Supplementary material: Figs S1, S2, S3, S4 and S5; Table S1
Figure S1. Mean rarefaction curves of 19 samples. Coloured area (i.e., RNA fraction in red, DNA fraction in blue) indicates ±SE.
Figure S2. Taxonomic distribution of sequences in the DNA and the RNA fractions. The mean relative sequence abundance and standard error are shown for the dominating groups of fungi forming the root fungal microbiota.
Figure S3. Effect of sampling effort on the core microbiome size. Data were randomly resampled 1,000 times for each sampling size to calculate the mean core microbiome size and standard deviation (i.e., dashed grey and black lines for DNA and RNA fractions respectively).

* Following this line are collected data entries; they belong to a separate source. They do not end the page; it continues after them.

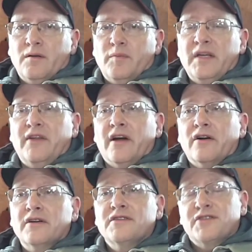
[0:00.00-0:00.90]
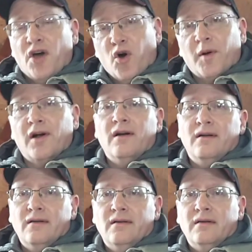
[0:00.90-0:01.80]
be there
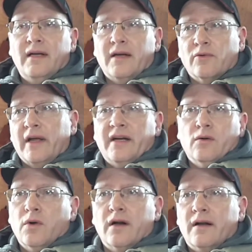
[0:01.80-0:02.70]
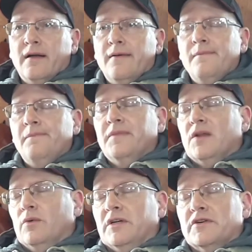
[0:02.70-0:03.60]
sober and ready to work
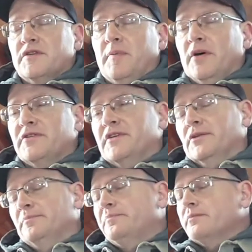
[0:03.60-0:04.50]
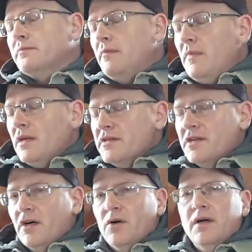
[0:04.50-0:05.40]
when you're supposed to.
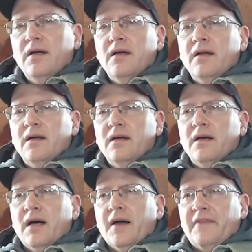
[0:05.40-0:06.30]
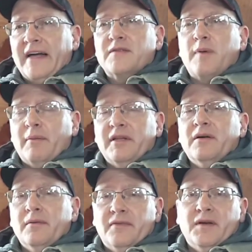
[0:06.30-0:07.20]
So that's probably
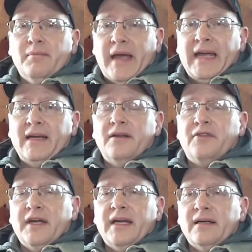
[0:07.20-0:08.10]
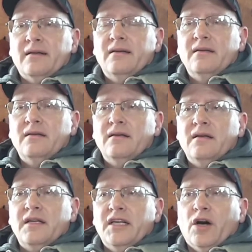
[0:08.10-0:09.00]
the main thing.
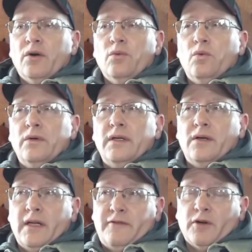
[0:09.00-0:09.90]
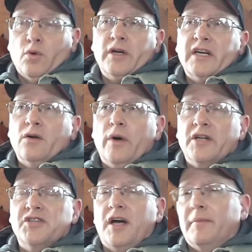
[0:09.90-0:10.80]
If you're working in a
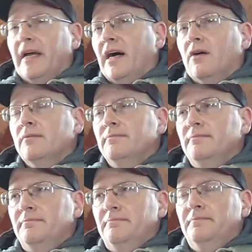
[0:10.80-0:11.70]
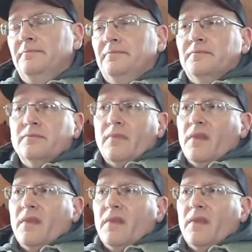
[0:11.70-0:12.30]
weld shop now, I'm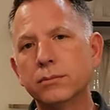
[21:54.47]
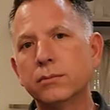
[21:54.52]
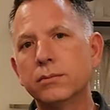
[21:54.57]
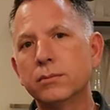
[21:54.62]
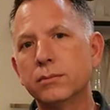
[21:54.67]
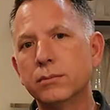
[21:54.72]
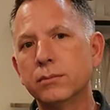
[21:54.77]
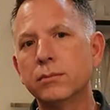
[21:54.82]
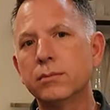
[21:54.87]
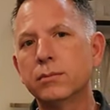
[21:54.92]

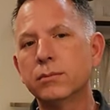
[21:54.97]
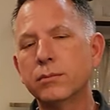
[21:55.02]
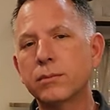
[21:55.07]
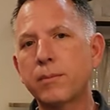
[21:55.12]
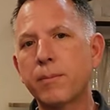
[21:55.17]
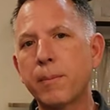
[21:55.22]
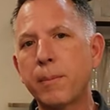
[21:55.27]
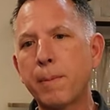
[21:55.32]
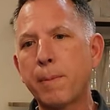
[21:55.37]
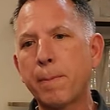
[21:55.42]

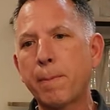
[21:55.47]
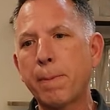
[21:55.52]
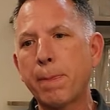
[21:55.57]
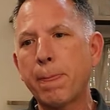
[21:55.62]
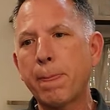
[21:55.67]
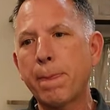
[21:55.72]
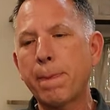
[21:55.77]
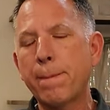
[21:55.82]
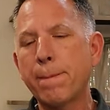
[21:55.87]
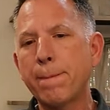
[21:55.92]

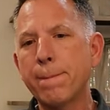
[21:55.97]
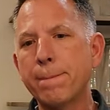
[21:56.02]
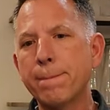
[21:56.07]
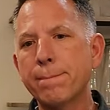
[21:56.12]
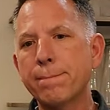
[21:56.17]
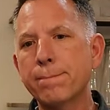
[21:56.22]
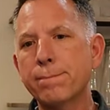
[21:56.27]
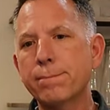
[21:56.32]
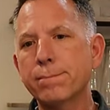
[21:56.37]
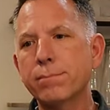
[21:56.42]

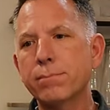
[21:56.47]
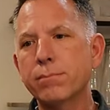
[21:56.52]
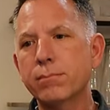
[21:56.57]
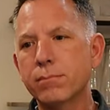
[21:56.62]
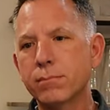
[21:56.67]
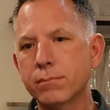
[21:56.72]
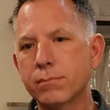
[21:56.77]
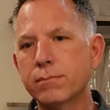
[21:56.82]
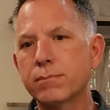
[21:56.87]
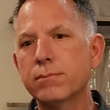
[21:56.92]

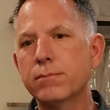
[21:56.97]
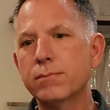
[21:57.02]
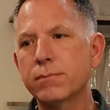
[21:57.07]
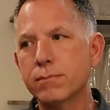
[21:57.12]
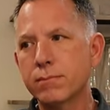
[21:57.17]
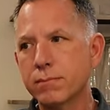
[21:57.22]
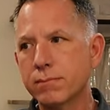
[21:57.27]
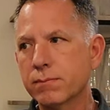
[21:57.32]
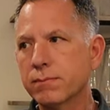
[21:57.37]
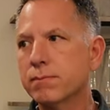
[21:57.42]

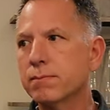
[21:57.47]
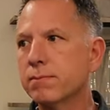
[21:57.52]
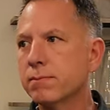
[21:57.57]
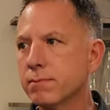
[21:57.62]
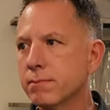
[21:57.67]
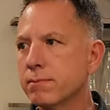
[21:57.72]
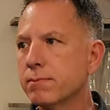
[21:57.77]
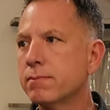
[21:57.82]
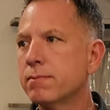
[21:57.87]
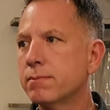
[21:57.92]

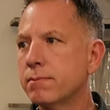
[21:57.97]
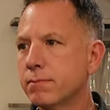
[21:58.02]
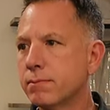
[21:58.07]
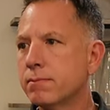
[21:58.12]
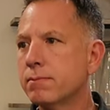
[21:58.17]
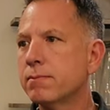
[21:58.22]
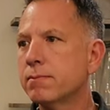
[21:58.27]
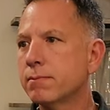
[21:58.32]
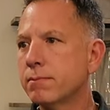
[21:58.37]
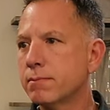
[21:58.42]

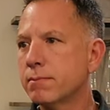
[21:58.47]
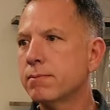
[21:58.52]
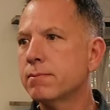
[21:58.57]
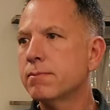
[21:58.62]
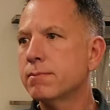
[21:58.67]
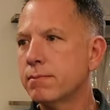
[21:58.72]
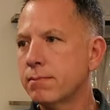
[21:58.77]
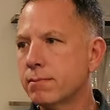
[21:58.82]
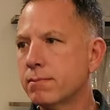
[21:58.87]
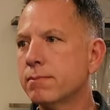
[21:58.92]

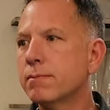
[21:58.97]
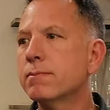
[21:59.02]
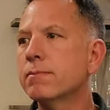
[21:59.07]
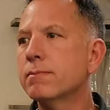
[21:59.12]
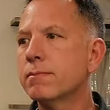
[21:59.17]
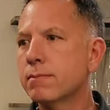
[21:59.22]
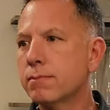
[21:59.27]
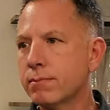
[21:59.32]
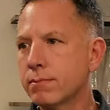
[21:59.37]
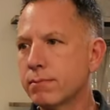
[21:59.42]

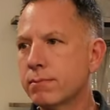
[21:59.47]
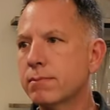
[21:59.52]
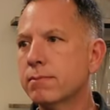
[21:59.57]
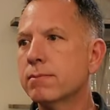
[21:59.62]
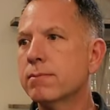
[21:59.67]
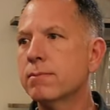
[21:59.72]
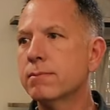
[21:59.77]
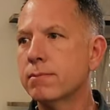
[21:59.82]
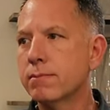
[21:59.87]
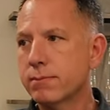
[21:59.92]

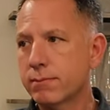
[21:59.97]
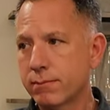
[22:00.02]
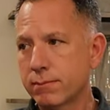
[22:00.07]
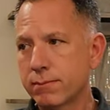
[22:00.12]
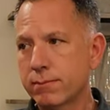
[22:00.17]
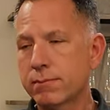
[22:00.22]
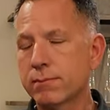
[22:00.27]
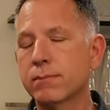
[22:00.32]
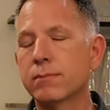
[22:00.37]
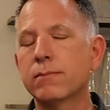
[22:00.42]

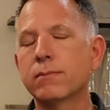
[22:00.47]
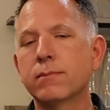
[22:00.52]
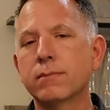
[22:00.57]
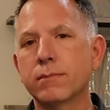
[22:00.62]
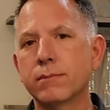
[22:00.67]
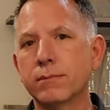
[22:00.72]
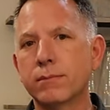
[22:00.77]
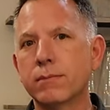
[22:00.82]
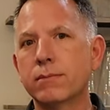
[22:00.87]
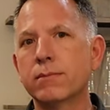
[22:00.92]

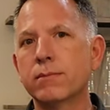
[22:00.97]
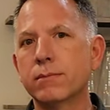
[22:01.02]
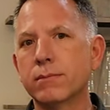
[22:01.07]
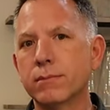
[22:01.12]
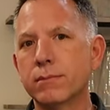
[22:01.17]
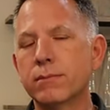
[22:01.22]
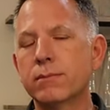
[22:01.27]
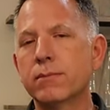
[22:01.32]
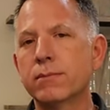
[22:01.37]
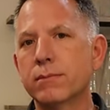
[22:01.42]

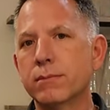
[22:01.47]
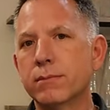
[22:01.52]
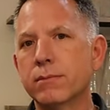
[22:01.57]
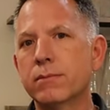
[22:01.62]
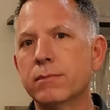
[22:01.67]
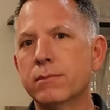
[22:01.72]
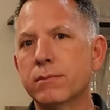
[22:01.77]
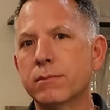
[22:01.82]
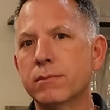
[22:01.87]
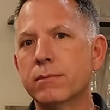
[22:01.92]

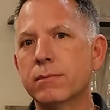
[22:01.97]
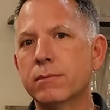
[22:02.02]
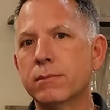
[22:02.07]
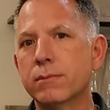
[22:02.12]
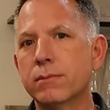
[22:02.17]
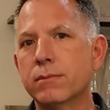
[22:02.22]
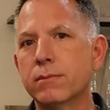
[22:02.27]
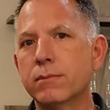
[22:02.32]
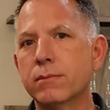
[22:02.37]
[no speech]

Figure S4. Phylogenetic tree of the Glomeromycota related root fungal microbiome OTUs. ML tree based on 432 bp of SSU rRNA gene sequences amplified from roots of Agrostis stolonifera. The tree was constructed using representative sequences of the OTUs (taxa without names) and the closest reference sequences (taxa names in italic) from the non-redundant SILVA SSURef ARB database (release 115). Barplots represent the mean expression ratio for each OTU among all samples. Null values indicate that this OTU was not detected in the RNA fraction, value = 1 indicates that this OTU was not detected in the DNA fraction, value = 0.5 indicates that the sum of the relative abundance between DNA and RNA fractions was equal. Green bars: values below 0.5, red bars: values ≥0.5. Error bars indicate ±SE. Grey circles indicate the relative abundance of each OTU in the whole dataset. Node support values above 50 are given in the following order: bootstrap values and Bayesian posterior probabilities.

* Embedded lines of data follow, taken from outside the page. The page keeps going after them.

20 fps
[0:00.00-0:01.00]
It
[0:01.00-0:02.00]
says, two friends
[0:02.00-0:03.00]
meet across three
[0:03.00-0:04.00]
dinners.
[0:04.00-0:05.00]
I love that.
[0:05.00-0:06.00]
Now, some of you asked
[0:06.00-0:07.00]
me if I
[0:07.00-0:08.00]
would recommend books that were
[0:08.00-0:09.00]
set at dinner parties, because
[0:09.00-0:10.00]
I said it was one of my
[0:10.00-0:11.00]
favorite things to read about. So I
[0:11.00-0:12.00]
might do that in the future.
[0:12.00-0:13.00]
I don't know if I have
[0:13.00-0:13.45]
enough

Figure S5. Phylogenetic tree of the Ascomycota related root fungal microbiome OTUs. ML tree based on 432 bp of SSU rRNA gene sequences amplified from roots of Agrostis stolonifera. The tree was constructed using representative sequences of the OTUs (taxa without names) and the closest reference sequences (taxa names in italic) from the non-redundant SILVA SSURef ARB database (release 115).Barplots represent the mean expression ratio for each OTU among all samples. Null values indicate absence of this OTU in RNA fraction, value = 1 indicates that this OTU was not detected in DNA fraction, value = 0.5 indicates that the sum of the relative abundance is equal between DNA and RNA fractions. Green bars: values below 0.5, red bars: values ≥0.5. Error bars indicate ±SE. Grey circles indicate the relative abundance of each OTU in the whole dataset.
Table S1. Sequences of the fusion primers.